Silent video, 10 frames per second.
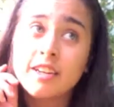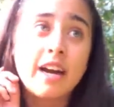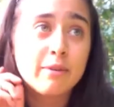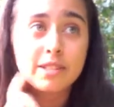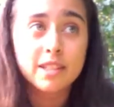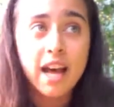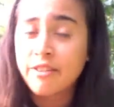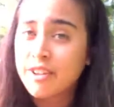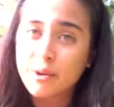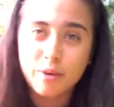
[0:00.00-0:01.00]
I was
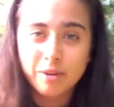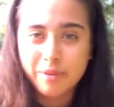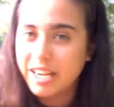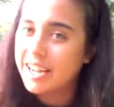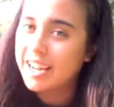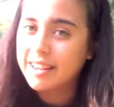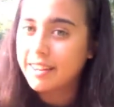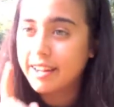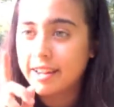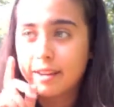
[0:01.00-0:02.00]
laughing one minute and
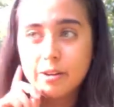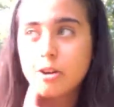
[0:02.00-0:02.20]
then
::::::::
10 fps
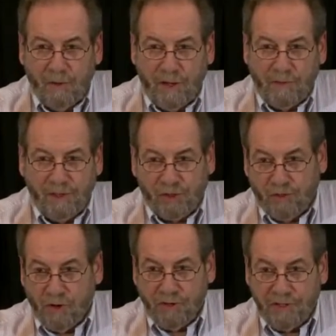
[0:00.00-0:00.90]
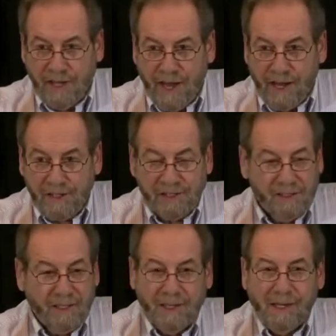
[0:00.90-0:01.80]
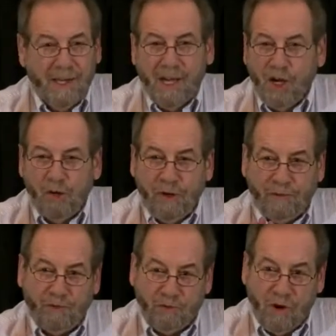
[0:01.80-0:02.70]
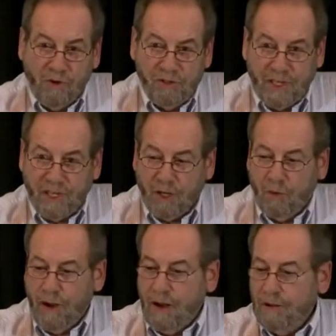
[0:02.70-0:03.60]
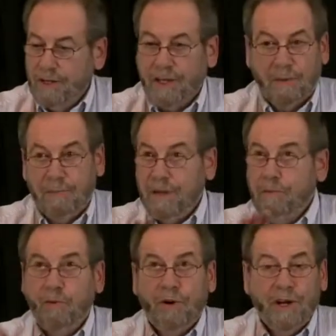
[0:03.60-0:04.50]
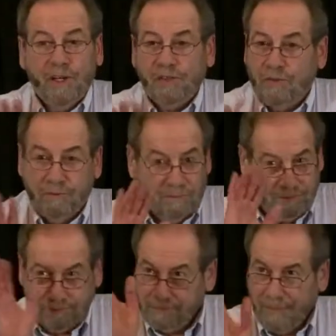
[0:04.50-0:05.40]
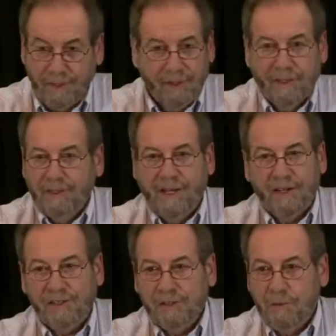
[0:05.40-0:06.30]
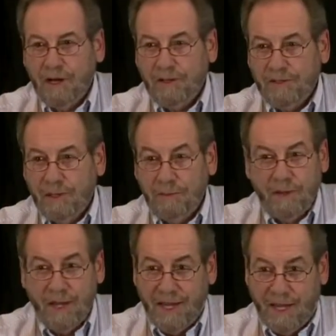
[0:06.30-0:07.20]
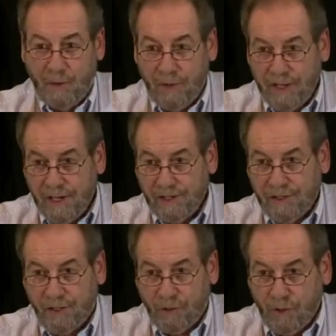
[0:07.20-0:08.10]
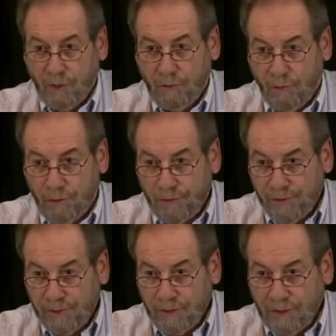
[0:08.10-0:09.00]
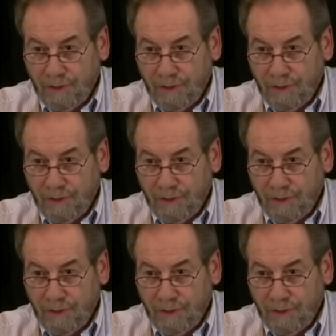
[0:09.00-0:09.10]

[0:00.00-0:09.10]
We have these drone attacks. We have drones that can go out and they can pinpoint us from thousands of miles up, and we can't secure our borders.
::::::::
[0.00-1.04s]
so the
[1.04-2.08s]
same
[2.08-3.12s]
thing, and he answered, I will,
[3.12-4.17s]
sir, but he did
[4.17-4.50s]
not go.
::::::::
YOUR INSTRUCTIONS:
Output exactly the lines above, beginning at the one with "[0:04.50-0:05.40]" and stopping after the one with "[0:09.00-0:09.10]". Pictures are to be omitted.

WRITTEN REPLY:
[0:04.50-0:05.40]
[0:05.40-0:06.30]
[0:06.30-0:07.20]
[0:07.20-0:08.10]
[0:08.10-0:09.00]
[0:09.00-0:09.10]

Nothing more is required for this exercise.